Suffice it to say, the second one is way better. sieve_2 is running about 40X faster. I tried other values, and the differences are magnified the higher you get. Now, the two implementations are actually very similar, so what are the differences that are creating these large performance differences? Things I see:

sieve_2 uses a while loop instead of a for loop. This is important because you don’t actually know how many iterations are going to be necessary before you start. sieve_1 includes a line that looks like maybe it is intended to jump forward when a prime is identified to the next non-prime, but it actually doesn’t because once the for loop starts, you can’t modify its counter.

A modified version of sieve_1 to instead use a while loop might look like this:

sieve_1_v2 <- function(n){
  values <- rep(TRUE, n)
    values[1] <- FALSE
    last.prime <- 2
    
    while(last.prime < sqrt(n)){
        values[seq.int(2 * last.prime, n, last.prime)] <- FALSE
        last.prime <- last.prime + min(which(values[(last.prime + 1) : n]))
    }
    return(which(values))
}

microbenchmark(
  sieve_1(1e4),
  sieve_1_v2(1e4),
  times = 10
)

## Unit: milliseconds
##               expr       min       lq      mean    median        uq
##     sieve_1(10000) 15.632049 17.20051 18.312319 17.693178 18.890762
##  sieve_1_v2(10000)  3.908924  5.04342  6.462725  5.063113  6.058668
##       max neval
##  23.15160    10
##  16.55321    10

This minor change has created an improvement of a factor of 3. To explain this, I tracked how many times each one iterates.

## [1] "sieve_1 iterated 99 times."

## [1] "sieve_1_v2 iterated 25 times."

## [1] "sieve_2 iterated 25 times."

I’m assuming there’s a shmancy way to do this, but I just inserted counters inside the loops and then printed at the end.
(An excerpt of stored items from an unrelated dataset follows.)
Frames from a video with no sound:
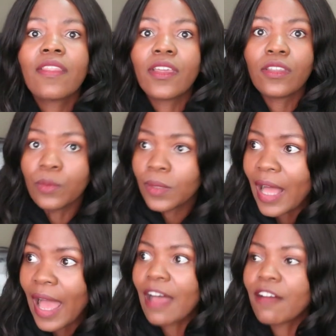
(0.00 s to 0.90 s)
that you will
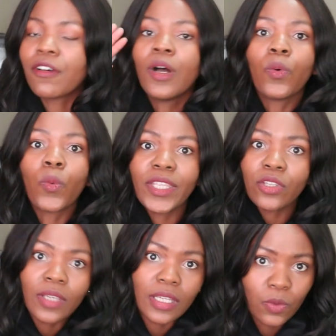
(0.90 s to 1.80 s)
have when
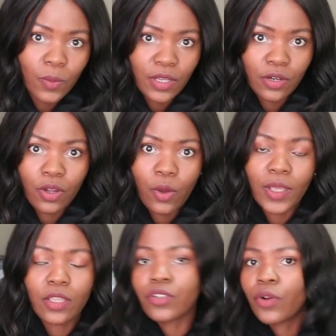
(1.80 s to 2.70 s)
you get to where you're
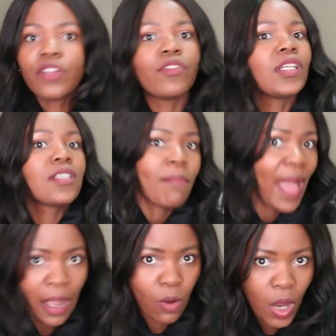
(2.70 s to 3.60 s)
going. You don't even need to
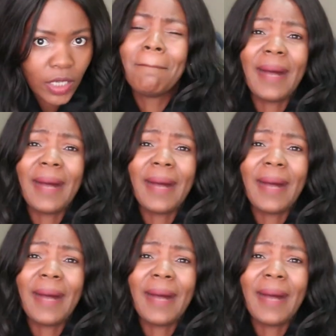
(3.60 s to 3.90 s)
pack one.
It was a little annoying, because I didn’t want to mess up the functions, so I made alternate “tracked” versions of them. From here, what else can we improve?

Between the improved version and sieve_2, the better one pre-stores some values that are re-used. For example, sieve_2 only calculates sqrt(n) a single time prior to the loop beginning, whereas sieve_1_v2 does it for each iteration of the loop.
sieve_2 also specifically labels some of the variables as integers that might otherwise be doubles. This is a little awkward, because one strength of R is that you don’t need to worry about types, but I guess once you start optimizing things, you actually do.
The formulas in sieve_2 seem a little bit different, like some pieces have been factored out to avoid repetition. This will take some closer looking. But I don’t have the time for these right now.
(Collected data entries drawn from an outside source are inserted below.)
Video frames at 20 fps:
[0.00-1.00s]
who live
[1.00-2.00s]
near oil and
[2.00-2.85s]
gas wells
Now, none of these are going to be good enough for Euler #3. To get all the primes up to where we need, we either need to split up the task into bits, or a different approach that works better for big numbers, or a different strategy entirely. But all that is probaby for another time. I would like to say that I will update this post with some enhancements later on, but I don’t fully know if blogdown lets you do that.
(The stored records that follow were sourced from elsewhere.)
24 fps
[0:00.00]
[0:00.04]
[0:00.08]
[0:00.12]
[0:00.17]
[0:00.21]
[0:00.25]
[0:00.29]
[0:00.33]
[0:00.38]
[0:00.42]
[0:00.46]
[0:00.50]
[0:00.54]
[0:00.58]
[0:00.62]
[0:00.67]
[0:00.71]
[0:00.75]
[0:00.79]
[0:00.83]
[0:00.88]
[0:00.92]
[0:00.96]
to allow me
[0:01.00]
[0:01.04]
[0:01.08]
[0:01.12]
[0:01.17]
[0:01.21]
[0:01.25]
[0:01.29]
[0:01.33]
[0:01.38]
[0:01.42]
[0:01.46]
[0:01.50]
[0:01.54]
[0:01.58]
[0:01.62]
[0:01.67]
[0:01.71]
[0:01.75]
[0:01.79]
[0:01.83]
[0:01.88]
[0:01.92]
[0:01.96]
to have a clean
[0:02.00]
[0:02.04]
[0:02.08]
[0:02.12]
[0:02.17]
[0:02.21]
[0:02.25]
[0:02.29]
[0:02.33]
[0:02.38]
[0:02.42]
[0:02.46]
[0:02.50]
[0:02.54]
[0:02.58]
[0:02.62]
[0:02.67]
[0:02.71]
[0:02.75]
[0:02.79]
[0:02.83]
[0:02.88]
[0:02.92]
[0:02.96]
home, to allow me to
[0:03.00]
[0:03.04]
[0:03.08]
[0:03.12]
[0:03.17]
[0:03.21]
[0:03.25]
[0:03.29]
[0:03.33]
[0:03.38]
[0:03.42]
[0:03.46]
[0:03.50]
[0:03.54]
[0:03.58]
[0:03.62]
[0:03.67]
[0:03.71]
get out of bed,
There are also some optimizations of the sieve algorithm. For example, you can start by omitting the even numbers, and I think something to do with multiples of 30. I don’t immediately know how that would interect with the strategy these implementations are using of using a vector of logicals. More things to explore!

P.S., I wanted to highlight the specific changes that I made within the code, but I don’t know how to do that within rmarkdown. There must be a way. Let me know if you know what it is! Or if you know a good way to go about updating posts. Like, do you need to change both the date field and the filename? Is there a way to use commit references from git? I dunno, but I can tell there are things to learn there.